All around the world mountainous risks are being transferred from banks to nations. Not all will be able to sustain this trick. The bond markets, where risk of bankruptcy is constantly assessed, are becoming dark lenses on the world. Argentina, the Ukraine and Belarus are the focus of financial concern. Ecuador defaulted last month. Latvia, Hungary, Turkey and Pakistan are queuing at the IMF’s door. Richer nations, such as Greece, have huge financing requirements this year in difficult markets. Ireland, which has guaranteed most of its banks’ deposits, has taken on a theoretical liability. And as the US, the UK, Germany and France have collectively spent thousands of billions of dollars bailing out their own banks, they may not be able to bail out smaller nations seeking help.

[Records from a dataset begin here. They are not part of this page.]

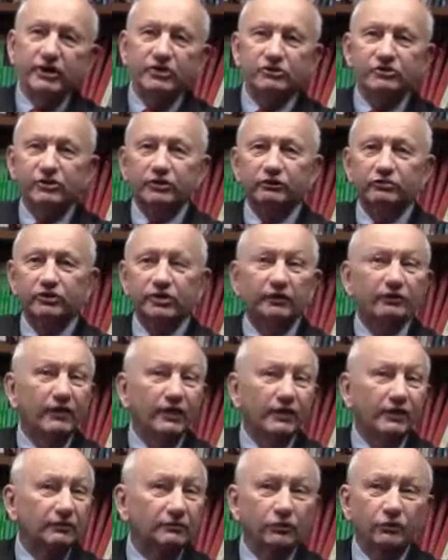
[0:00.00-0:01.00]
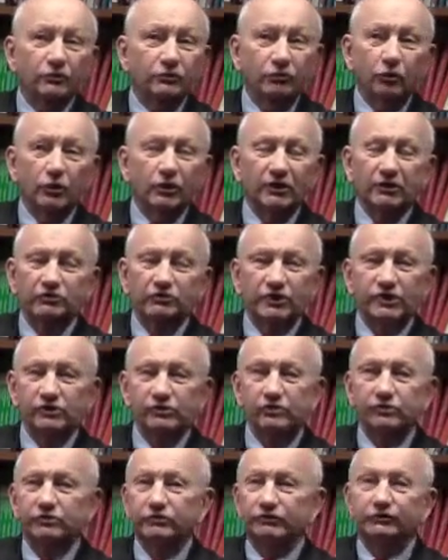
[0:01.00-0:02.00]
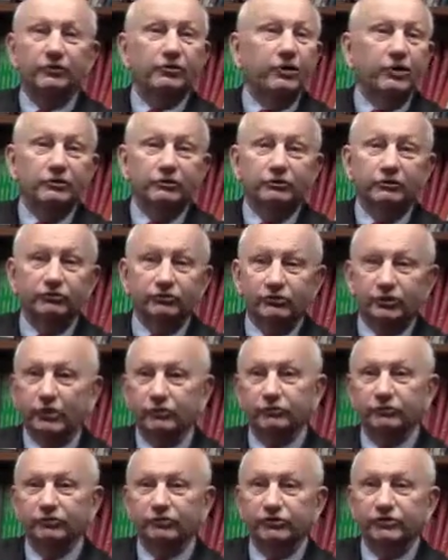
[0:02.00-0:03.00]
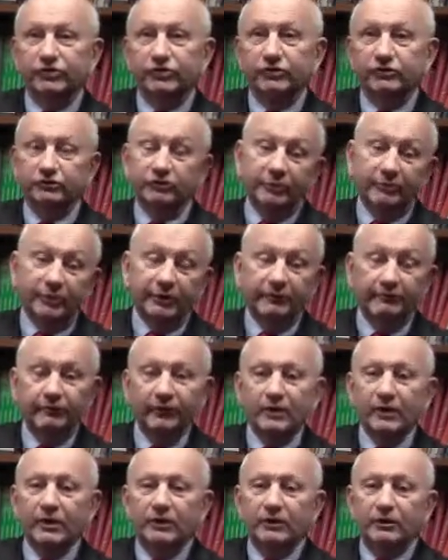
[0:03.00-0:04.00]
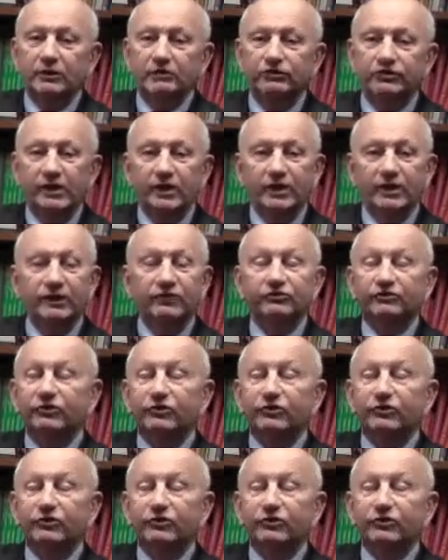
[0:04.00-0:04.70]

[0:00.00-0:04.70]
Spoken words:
nations that have had organizations for hundreds and hundreds of years. I mean, CIA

Britain, which many in Iceland blame for its woes, is not immune to similar problems. A former Bank of England interest rate-setter, Willem Buiter, refers to London as “Reykjavik-on-Thames”, and points out that Iceland’s bloated banking sector had a balance sheet that was 900 per cent of national income. Britain’s banks are 450 per cent of national income, and the pound has been tumbling sharply. He even believes that mighty Switzerland, with a total bank balance sheet of 650 per cent of national income, might be vulnerable.

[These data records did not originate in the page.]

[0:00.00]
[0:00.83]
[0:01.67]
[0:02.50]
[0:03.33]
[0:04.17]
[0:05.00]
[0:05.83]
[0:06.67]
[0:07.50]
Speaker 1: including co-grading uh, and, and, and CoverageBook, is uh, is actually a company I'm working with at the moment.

“There are 15 to 20 nations including many in eastern and southern Europe with precarious financial profiles in every respect who may have to default or seek a bailout over the next year or so,” says Theo Phanos, who runs Trafalgar Asset Managers in London. Icelanders are used to being the subject of experiments. Their chromosomal homogenity makes this the world’s best testing ground for new genetic research. Its financial failure last year will not be unique. As David Oddsson said a year ago: “You have to remember that if this credit difficulty goes on for another 12 months, it will not be an Icelandic problem, it will be an overall banking, economic, world problem at that time.” Twelve months on, that is exactly where the world finds itself.

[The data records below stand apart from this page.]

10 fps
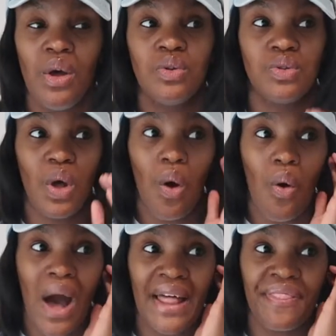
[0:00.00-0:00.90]

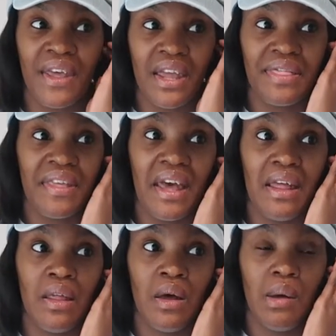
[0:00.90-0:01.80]
So I think
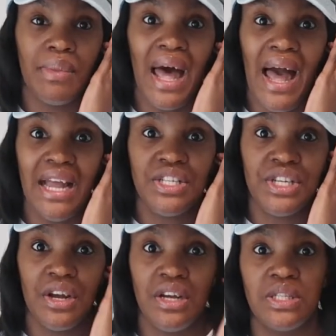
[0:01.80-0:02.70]
that the high
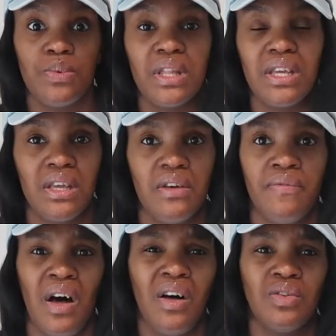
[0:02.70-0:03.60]
chair is really good
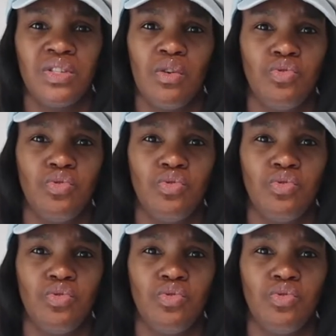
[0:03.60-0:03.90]
for also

Oddsson remains in his job, despite hundreds of protesters demanding his exit. The bankers too are blaming him, suggesting he was at fault for scaring Britain into using anti-terror laws to seize Icelandic bank assets following a TV interview. He emerged in November with a feisty speech, saying that he had consistently argued in private with executives that the banks had to shrink. He said the Icelandic press was a “blatantly abused propaganda machine”, suggesting that their financial links to Iceland’s banks were influencing their journalistic rigour. Most startlingly, he said he knew “what actually prompted” the UK to use anti-terror legislation to seize the banks’ assets, but would not elaborate. In an interview he said that if he was forced out, he would simply return to politics.
Faisal Islam is economics correspondent for Channel 4 News in the UK.